**PROMPT:** Exclude every picture. Output verbatim the lines from the one containing "[0:02.00-0:03.00]" to the end of the data.

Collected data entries
---

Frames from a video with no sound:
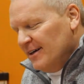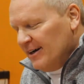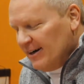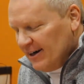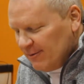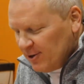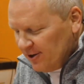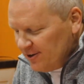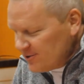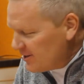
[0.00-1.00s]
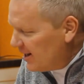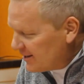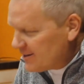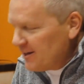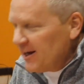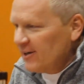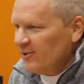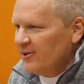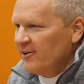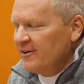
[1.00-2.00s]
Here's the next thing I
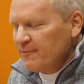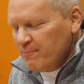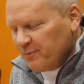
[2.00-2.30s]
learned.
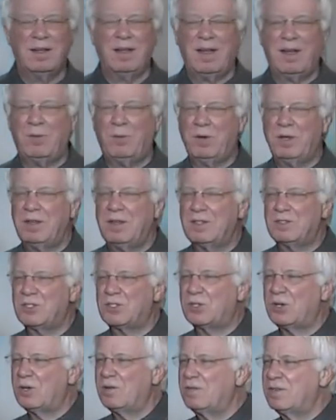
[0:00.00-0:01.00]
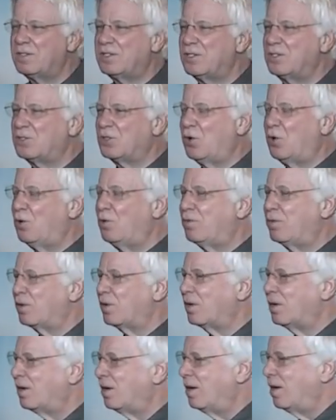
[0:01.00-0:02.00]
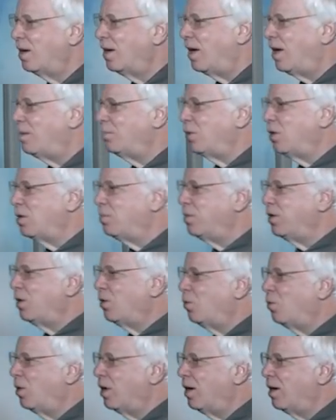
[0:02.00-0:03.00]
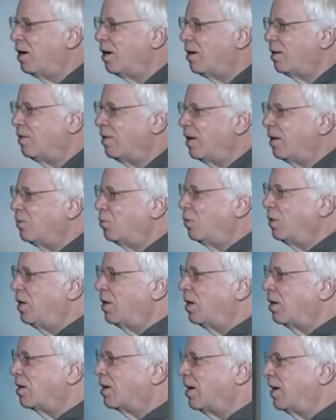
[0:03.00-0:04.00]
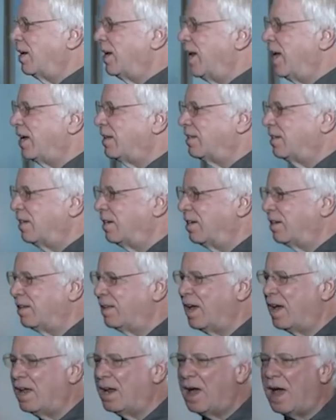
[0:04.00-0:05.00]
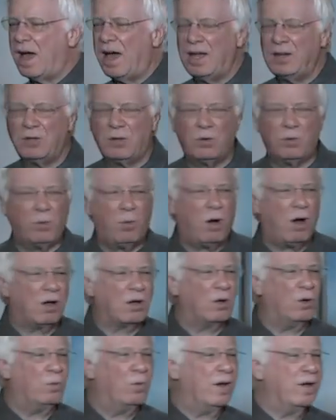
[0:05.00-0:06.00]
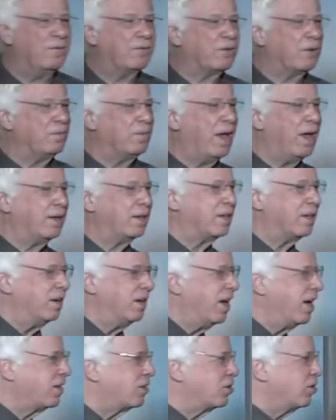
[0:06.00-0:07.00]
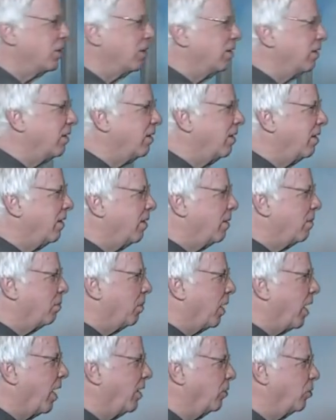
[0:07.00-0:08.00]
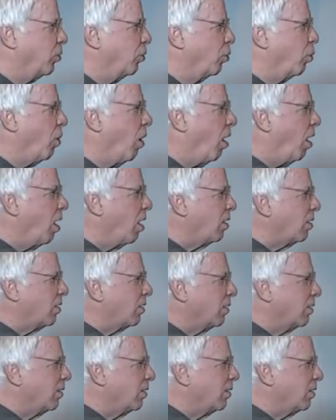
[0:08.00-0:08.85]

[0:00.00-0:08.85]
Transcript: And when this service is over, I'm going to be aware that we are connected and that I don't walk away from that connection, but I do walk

---

**WRITTEN ANSWER:**
[0:02.00-0:03.00]
[0:03.00-0:04.00]
[0:04.00-0:05.00]
[0:05.00-0:06.00]
[0:06.00-0:07.00]
[0:07.00-0:08.00]
[0:08.00-0:08.85]

[0:00.00-0:08.85]
Transcript: And when this service is over, I'm going to be aware that we are connected and that I don't walk away from that connection, but I do walk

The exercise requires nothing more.